Несколько трудно Зинаиде. Она уехала, но сама еще не решила, что именно будет делать… Когда она задумывается над этим, Шишков говорит:
— Первый класс, первый класс, ждет ведь он в Калуге нас!
Катька смеется, ей уже хочется в школу, она умеет читать. Правда, смеется она часто, но чересчур громко, как-то нервно и неестественно. И, слыша этот смех, похожий на плач, Зинаида вспыхивает. Шишкову тотчас передается ее настроение. И когда Катькин глаз, зоркий, как часовой, дает возможность им обменяться словом, взглядом, то столько нежности и жара можно прочесть, даже не зная алфавита.
Зинаида немного стеснена той открытостью чувства, которая нахлынула сразу на них обоих. Шишков заражал ее своей кипучей энергией и каким-то буйным горением. Стоило ему подойти к Зинаиде, сказать ли, сделать ли, как ей начинало казаться, будто она все еще растеряна, застигнута счастьем врасплох. Шишкова же это немного обижало. Однажды на ее робкий, пугливый жест он горько заметил:
— Знаете, как меня в детстве учили плавать? Дружил я с мальчишками, истинные бесы были. Меня любили, только по традиции орали мне: «Цыган-ворюга». Я был всегда худ, длинен, в общем не отличался красотой. И мальчишек этих поражало то, что делал я все так же, как они. Поехали как-то мы на лодке, двое из нас не умели плавать, в том числе был, конечно, я. Нас просто вышвырнули за борт лодчонки, и, как брызги, полетели издевка, смех. И недоверие вселило в меня упорство. Второй мальчишка, как муха, надоедливо орал, захлебываясь водой, а я, побарахтавшись, вдруг изловчился и, как животное, инстинктивно задвигал руками и ногами. Поплыл. Уже ребят было едва слышно, я все плыл, пораженный легкостью и красотой движений. Я научился плавать. Мне поверили.
У Зинаиды было такое состояние, будто она плыла. Она верила Шишкову. Он так щедро отдавал все ей, что нужно было для счастья.
Где-то на полустанке он купил раскрашенную деревянную ложку, преподнес ее Катьке и назидательно сказал Зинаиде:
— Итак, наш дом начинался с ложки…
Арефьев, которому Катька похвасталась ложкой, заметил:
— Хлебай, Катерина, этой ложкой, но только с разбором…
Следующая станция принесла в новый Зинаидин дом электрическую плитку.
Хозяйство вырастало, словно дом строился по ходу поезда. Зинаида ласково укоряла Шишкова, а тот только улыбался.
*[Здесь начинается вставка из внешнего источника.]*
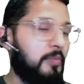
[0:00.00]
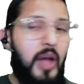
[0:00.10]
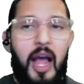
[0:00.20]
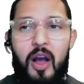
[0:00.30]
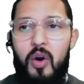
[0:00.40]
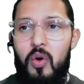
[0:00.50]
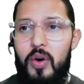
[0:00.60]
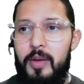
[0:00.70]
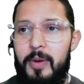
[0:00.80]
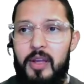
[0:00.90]
How
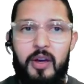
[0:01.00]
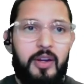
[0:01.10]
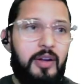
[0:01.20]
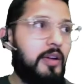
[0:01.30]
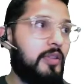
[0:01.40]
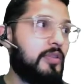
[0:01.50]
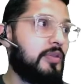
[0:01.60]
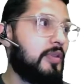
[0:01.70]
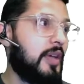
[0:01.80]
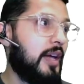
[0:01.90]
am I gonna
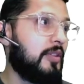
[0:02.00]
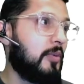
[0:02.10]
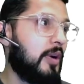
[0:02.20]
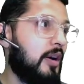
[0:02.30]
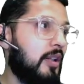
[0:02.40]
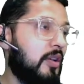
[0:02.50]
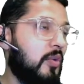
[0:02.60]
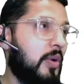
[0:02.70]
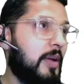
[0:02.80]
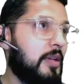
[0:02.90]
do that? Well,
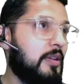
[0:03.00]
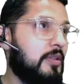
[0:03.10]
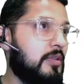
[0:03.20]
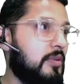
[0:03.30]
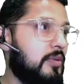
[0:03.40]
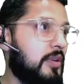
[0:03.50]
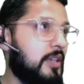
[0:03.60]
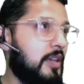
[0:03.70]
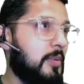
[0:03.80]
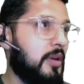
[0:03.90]
what I'm gonna do
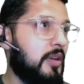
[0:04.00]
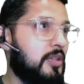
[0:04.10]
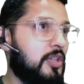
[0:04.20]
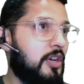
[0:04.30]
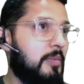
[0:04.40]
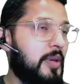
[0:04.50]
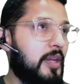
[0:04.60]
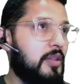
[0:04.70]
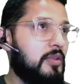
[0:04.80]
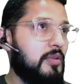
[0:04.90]
is I'm gonna jump
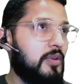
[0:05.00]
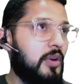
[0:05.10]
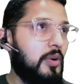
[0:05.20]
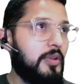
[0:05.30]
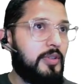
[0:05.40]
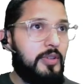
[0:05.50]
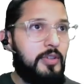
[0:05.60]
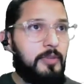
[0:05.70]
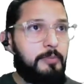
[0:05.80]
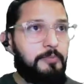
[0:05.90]
into
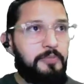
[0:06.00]
codices.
— Ну, прости. Знаю, сумасшедший я, но не могу остановиться. Все у меня теперь есть: жена, ребенок, будет и дом, но ненасытность такая… Родная, ты поймешь меня, ведь в каждой безделице я вижу подтверждение своему счастью. Поэтому не сердись, — он окинул взглядом ломившуюся от пакетов, кульков и свертков сетчатую полку.
Арефьев не уступал Шишкову. Он дарил Катьке зубные щетки, каждый раз забывая по-стариковски, что на прошлой станции он купил ей именно такую же щетку. Над ним все подтрунивали.
— Ладно. Ладно. Поживите с мое — посмотрим.